All hell will surely break loose now that Francis has, in effect, vetoed Benedict XVI and prohibited the Extraordinary Form or Latin Mass.  He was rumored to be dotting the i's and cross the t's on exactly this when his hospitalization made some wonder if he would pull the trigger and on what he might pull the trigger.  Now he has done it.  A living pope emeritas has been slapped in the face and been made to eat his words.  What will happen now?  Francis has zagged where Benedict zigged and the rest of the world looks on with amazement.
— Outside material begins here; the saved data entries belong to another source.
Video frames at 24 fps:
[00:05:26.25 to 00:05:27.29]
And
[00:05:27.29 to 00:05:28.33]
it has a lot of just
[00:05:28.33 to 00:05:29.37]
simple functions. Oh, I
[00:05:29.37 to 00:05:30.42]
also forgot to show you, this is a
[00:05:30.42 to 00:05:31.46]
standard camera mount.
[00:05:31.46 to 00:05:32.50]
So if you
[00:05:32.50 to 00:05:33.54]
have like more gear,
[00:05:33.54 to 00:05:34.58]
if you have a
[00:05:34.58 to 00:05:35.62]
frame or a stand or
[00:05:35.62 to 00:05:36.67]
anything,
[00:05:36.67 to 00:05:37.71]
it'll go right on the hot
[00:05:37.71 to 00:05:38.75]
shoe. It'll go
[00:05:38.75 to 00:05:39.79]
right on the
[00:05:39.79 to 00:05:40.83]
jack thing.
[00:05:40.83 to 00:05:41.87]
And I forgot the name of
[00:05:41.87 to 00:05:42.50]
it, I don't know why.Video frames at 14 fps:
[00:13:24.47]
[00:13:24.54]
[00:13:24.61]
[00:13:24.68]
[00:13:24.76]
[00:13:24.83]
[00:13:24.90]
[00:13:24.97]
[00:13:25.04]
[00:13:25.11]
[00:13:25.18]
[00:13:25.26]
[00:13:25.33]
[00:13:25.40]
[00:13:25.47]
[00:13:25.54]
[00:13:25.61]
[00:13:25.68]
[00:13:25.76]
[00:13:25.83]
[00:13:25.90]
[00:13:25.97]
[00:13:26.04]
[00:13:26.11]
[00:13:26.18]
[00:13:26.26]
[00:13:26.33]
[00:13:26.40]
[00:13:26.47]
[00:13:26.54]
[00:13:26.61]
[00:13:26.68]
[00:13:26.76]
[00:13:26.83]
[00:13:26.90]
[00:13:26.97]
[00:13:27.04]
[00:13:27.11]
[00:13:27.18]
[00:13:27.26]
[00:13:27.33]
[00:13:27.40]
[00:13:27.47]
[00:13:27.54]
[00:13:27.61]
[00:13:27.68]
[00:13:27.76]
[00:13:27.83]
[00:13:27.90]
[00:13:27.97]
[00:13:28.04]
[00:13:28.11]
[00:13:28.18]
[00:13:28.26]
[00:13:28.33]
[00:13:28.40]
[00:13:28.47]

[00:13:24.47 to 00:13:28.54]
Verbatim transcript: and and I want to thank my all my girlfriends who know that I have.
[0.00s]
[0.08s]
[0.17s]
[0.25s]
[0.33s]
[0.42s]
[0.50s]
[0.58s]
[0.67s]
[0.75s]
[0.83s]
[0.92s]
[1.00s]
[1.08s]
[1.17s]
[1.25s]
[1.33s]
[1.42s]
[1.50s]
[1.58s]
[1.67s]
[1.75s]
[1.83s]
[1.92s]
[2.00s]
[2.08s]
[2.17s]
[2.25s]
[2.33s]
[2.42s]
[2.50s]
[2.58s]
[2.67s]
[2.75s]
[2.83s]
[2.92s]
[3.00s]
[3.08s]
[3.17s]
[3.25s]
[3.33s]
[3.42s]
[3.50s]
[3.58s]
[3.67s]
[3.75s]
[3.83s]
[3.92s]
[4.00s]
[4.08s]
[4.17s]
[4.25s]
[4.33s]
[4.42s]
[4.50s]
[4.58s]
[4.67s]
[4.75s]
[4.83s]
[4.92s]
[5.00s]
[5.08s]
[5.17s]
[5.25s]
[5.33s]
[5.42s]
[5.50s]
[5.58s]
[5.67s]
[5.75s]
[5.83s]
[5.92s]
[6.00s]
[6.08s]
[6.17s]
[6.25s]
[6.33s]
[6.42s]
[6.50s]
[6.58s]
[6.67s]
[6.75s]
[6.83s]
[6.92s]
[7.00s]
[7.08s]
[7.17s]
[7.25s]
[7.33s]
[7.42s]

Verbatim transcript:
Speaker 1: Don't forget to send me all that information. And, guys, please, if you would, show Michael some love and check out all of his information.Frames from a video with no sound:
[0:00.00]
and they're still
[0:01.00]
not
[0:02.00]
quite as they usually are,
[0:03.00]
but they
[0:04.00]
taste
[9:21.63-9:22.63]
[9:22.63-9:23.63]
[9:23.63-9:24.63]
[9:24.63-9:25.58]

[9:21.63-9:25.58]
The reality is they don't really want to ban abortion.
The then Cardinal Ratzinger said it:  "Rites ... are forms of the apostolic Tradition and of its unfolding in the great places of the Tradition. ... After the Second Vatican Council, the impression arose that the pope really could do anything in liturgical matters ... the First Vatican Council had in no way defined the pope as an absolute monarch. On the contrary, it presented him as the guarantor of obedience to the revealed Word ... The authority of the pope is not unlimited; it is at the service of Sacred Tradition."  It took thirteen years but now Francis has vetoed these words and acted as a monarch and dictator to seal the breech of continuity between Vatican II and what went before and, for all intents and purposes, abrogated the Latin Mass.  The king is dead.  Long live the king.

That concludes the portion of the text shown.